Castillo de Berkeley |
Mausoleo de Eduardo II en la catedral de Gloucester |
En fin, esa es la historia. Hay estudiosos que la desmienten por completo. Otros, que pudo ser asfixiado con una almohada. Otros dicen que pudo ser cierta. Otros incluso afirman que huyó de Berkeley y que, tras un largo periplo, fue a parar a Milán, donde fue acogido por Manuele de Fieschi. En todo caso, la que más ha perdurado ha sido la narrada aquí (hasta Thomas Moro la corroboró en su día), quizás por aunar el método de ejecución con su condición de homosexual. Fue sepultado en la abadía de Gloucester.
En cuanto a los que, de una forma u otra, tomaron parte en el magnicidio, sufrieron diversas suertes porque su heredero, Eduardo III, no se tomó al parecer nada bien que liquidaran a su progenitor. Veamos qué fue de ellos:
Isabel de Francia: Tras tres años gobernando junto a su amante, su hijo Eduardo III tomó las riendas del poder en 1330. En un audaz golpe de mano el 19 de octubre de 1330, detuvo a Roger Mortimer y a su propia madre en el castillo de Nottingham. A continuación fue encerrada en el castillo de Berkhamsted. Luego permaneció arrestada en el de Windsor para, en 1332, ser trasladada a su castillo de Rising, donde pasó el resto de sus días. Aunque le fueron confiscadas sus posesiones, le fue asignada una renta anual de 4.000 libras esterlinas, que era una pasta gansa en aquella época. Murió en 1358.
Roger Mortimer: Tras su arresto y a pesar de las súplicas de su amante, Eduardo III no tuvo piedad con él. Lo mandó ahorcar en el patíbulo de Tyburn, en Londres, el 29 de noviembre de 1330.

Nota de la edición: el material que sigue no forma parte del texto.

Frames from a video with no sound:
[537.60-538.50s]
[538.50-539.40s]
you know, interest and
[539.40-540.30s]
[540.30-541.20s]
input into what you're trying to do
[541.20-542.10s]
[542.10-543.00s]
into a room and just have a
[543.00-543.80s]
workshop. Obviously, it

Adán Orleton: Su ayuda fue bien pagada por Mortimer, ya que lo nombró obispo de Worcester apenas cuatro días más tarde de la muerte de Eduardo. Posteriormente, en 1333 y con Eduardo III en el poder, alcanzó el obispado de Winchester, lo que demuestra que sabía nadar y guardar la ropa. Murió en 1345.
Thomas Berkeley: Fue juzgado por complicidad en 1331, pero fue absuelto de toda culpa. Largarse a Bradley fue una sabia decisión. Murió en 1361.

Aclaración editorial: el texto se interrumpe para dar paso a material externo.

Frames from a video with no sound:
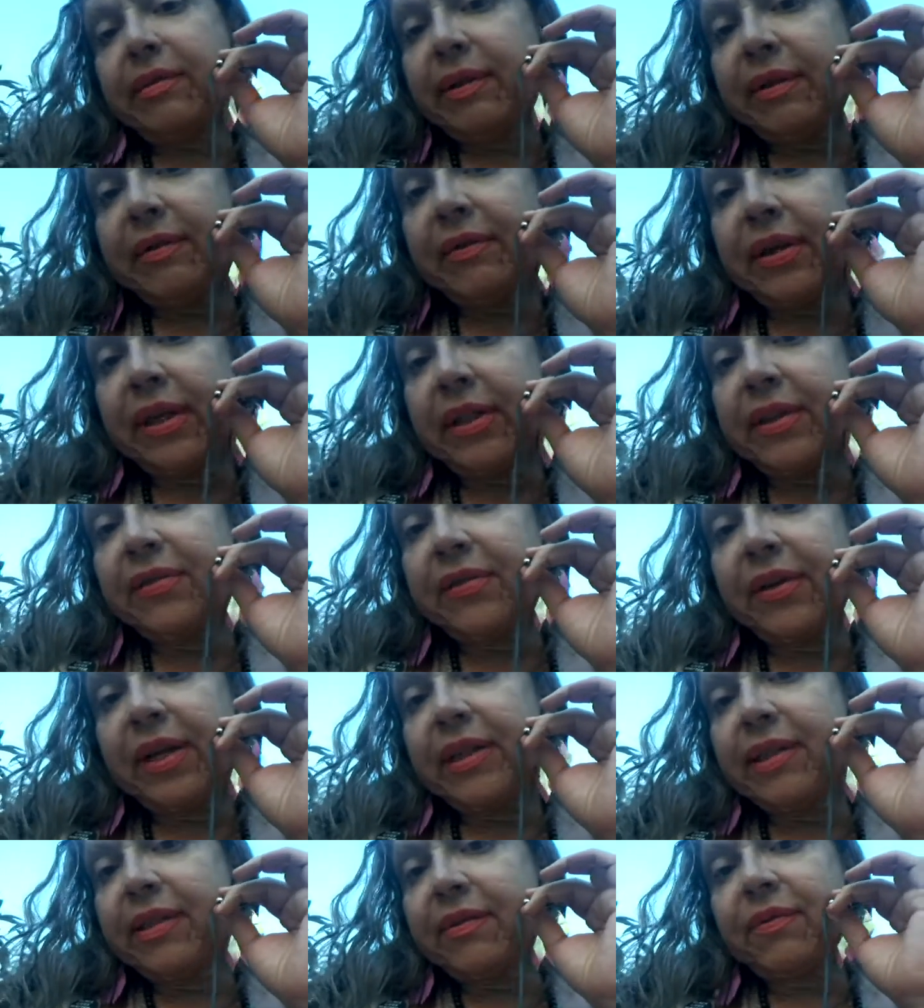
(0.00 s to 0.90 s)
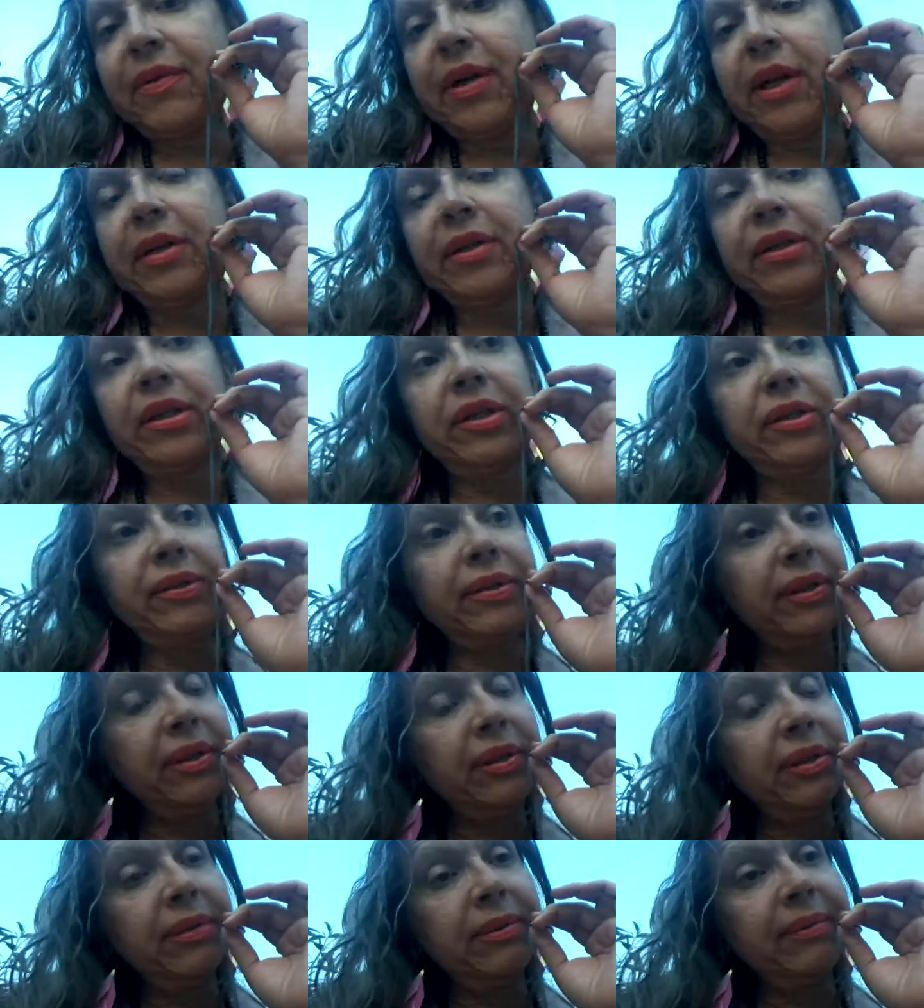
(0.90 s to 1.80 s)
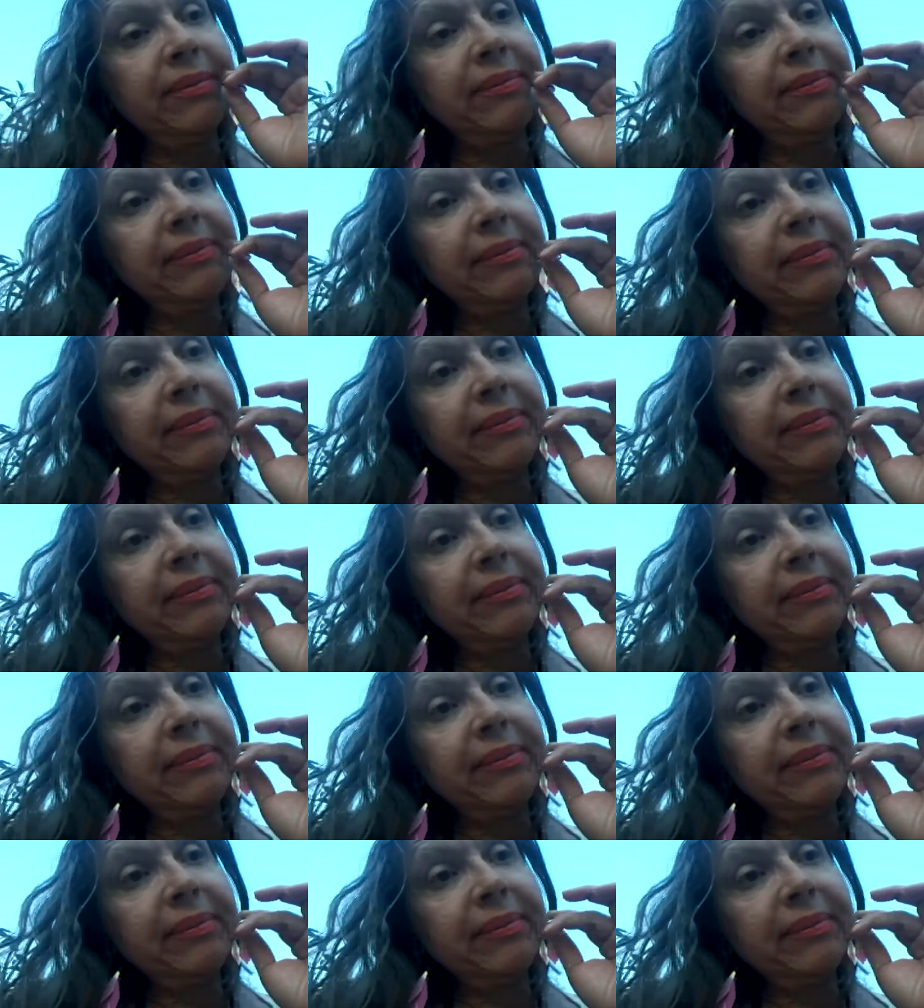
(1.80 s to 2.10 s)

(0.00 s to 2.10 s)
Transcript: A friend's friend's a friend, you know. So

John Maltravers: Tras la caída de Mortimer fue acusado de ser el responsable directo del asesinato de Eduardo II, fue condenado a muerte pero pudo huir a Francia. Se le autorizó a volver a Inglaterra en 1345 y fue rehabilitado en 1353. Murió en 1365.
Thomas de Gournay: Al igual que Maltravers, fue condenado a muerte pero huyó a España. No se conoce bien su destino final, si bien parece que fue arrestado en Nápoles y asesinado por sus captores allí mismo.

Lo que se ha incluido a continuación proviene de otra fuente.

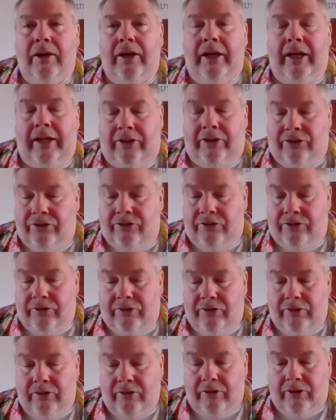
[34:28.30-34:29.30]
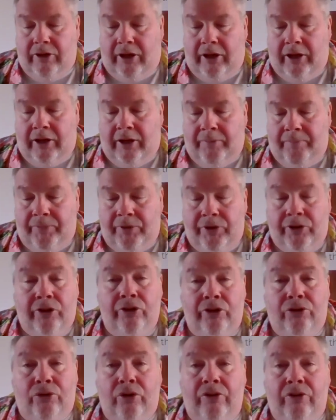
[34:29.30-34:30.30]
it's
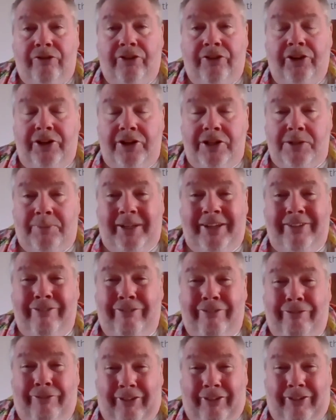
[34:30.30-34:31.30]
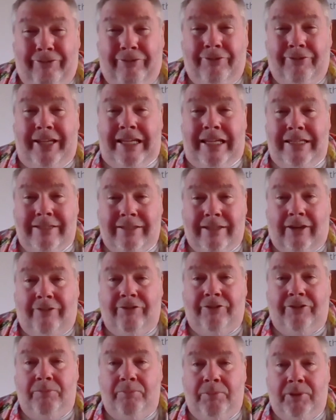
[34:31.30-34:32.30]
usual for it to be
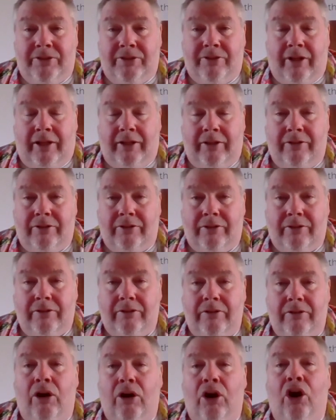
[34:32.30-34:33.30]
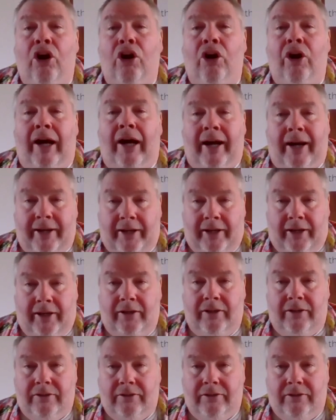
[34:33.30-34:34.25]
57% or higher.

William Ogle: También puso tierra de por medio, temeroso de la venganza de Eduardo III. Sin embargo, su destino es desconocido, perdiéndose su pista tras el crimen.
Enrique de Lancaster: A pesar de haber sido partidario de Mortimer y el que apresó a Eduardo II, su sucesor lo nombró comandante en jefe de su ejército durante las Marchas Escocesas, además de consejero principal y high sheriff de Lancashire. Se retiró en 1330 tras quedarse ciego. Murió en 1345.
En fin, como vemos, los destinos de los que intervinieron en la caída y muerte de Eduardo II fueron de lo más variopintos. Lo que sí queda claro es que, a pesar de la implicación incuestionable de todos ellos, su suerte fue muy distinta vete a saber por qué, si bien el que salió peor parado fue Roger Mortimer, que lo pagó con su vida. Y coligo que no tanto por su conspiración contra el rey como por el rencor que le tenía Eduardo III por encamarse con su madre y haber pretendido eternizarse en el poder.